Enquanto com a língua libertava um pequeno naco de carne de porco do espaço entre o incisivo e o canino…

Aqui há uns dias entrei num café em Coimbra a fim de comprar cigarros (péssimo gesto, eu sei, não vale a pena protestarem). Por trás do balcão, um casal jantava tranquilamente sentado a uma mesa onde se podia ver um tacho, dois pratos, dois copos e os talheres. À direita, uma televisão com ecrã gigante debitava muitos decibéis de sotaque brasileiro. Um pouco constrangido por ter interrompido um momento tão doméstico, aguardei que o representante masculino do casal engolisse a última garfada da feijoada que espreitava do tacho e, sem se levantar, me perguntasse surpreendido o que é que eu queria. Assim mesmo: “O que é que quer?”. Resisti à tentação de lhe responder que só queria era não ter entrado ali e lá balbuciei qualquer coisa como “um SG destes e um dos outros”. Enquanto com a língua libertava um pequeno naco de carne de porco do espaço entre o incisivo e o canino (com o característico estalido a acompanhar), o patrão esticou o pescoço e lá me conseguiu dizer que “SG dos outros não há”. Presumi que, não havendo dos outros, tivesse perdido o direito de comprar um destes. Quando dei por ela, já ia outro carregamento de feijões a caminho da boca do homem. Burro, ainda consegui agradecer (imaginem) num gesto quase automático e lá virei costas acabando com a minha inadmissível intromissão na janta do dono do café e consorte. Chegado ao carro, onde me esperava o resto da família, lá tive que explicar o insucesso da minha missão.

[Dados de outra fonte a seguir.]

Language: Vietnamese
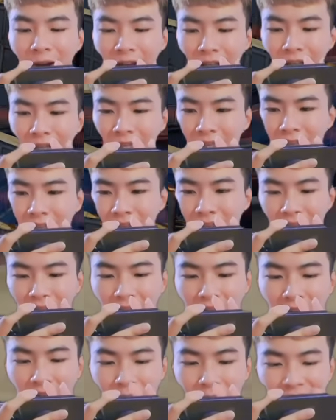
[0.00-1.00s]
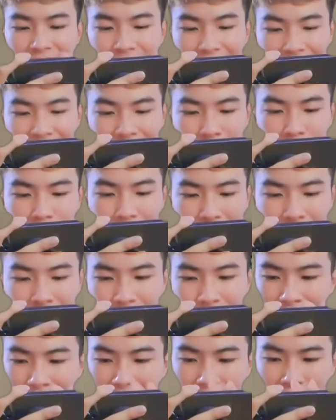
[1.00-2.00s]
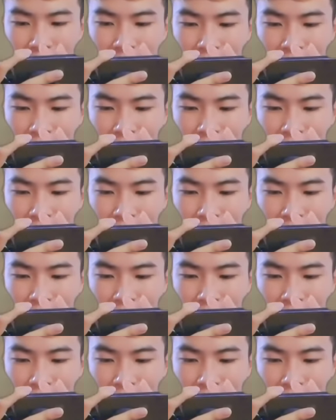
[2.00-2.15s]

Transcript: ơi. Đó, mình sẽ thả thêm một quả nữa nhá.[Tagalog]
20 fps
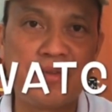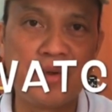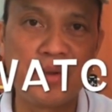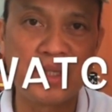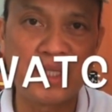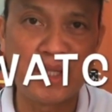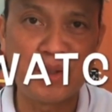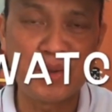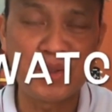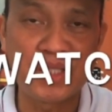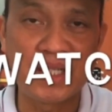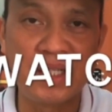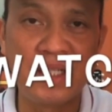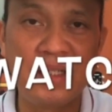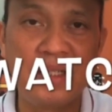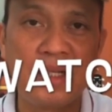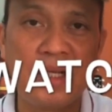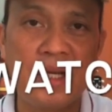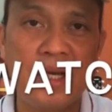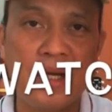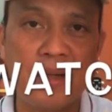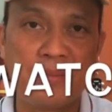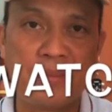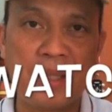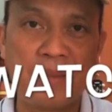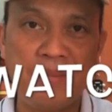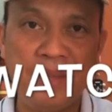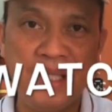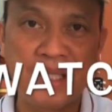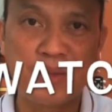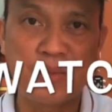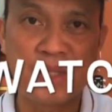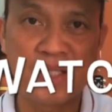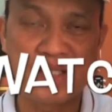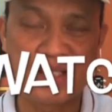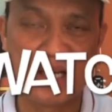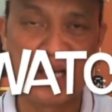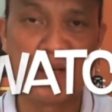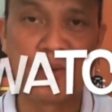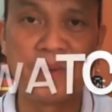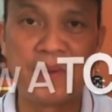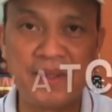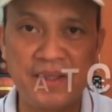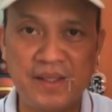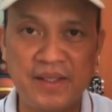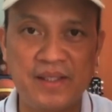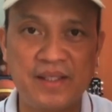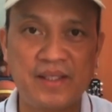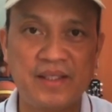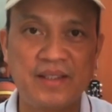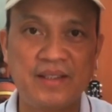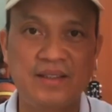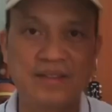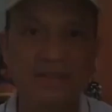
4,000 public watch hours.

A leve náusea que me acompanhou nos minutos seguintes levou-me a meditar seriamente sobre o nível de profissionalismo que se pratica no nosso Portugal. Todos sabemos que a estória que contei, longe de constituir uma excepção, é regra neste pobre país.

No entanto, e é aqui que quero chegar, quando esse mesmo dono de café é obrigado a recorrer a um qualquer hospital público, a probabilidade de ser atendido por um amador mascando o seu almoço, palitando os dentes e acrescentando “aqui não tratamos doenças dessas”, é nula. Com toda a certeza, o dono do café que não me vendeu o tabaco por se encontrar em plena refeição familiar, será atendido por um médico ou enfermeiro que, para além de estar profissionalmente habilitado e encartado para o que faz, já terá resolvido o seu problema de fome ou irá resolvê-lo mais tarde, não estará a palitar os dentes com a língua e, ao contrário do que pensa o senhor ministro da saúde (o tal que parte cadeiras em hospitais de província), lavou de certeza as mãos antes de lhe tocar.

Talvez não fosse má ideia pensarmos todos um pouco nisto de cada vez que formos postos à prova durante este Verão, neste país de amadores.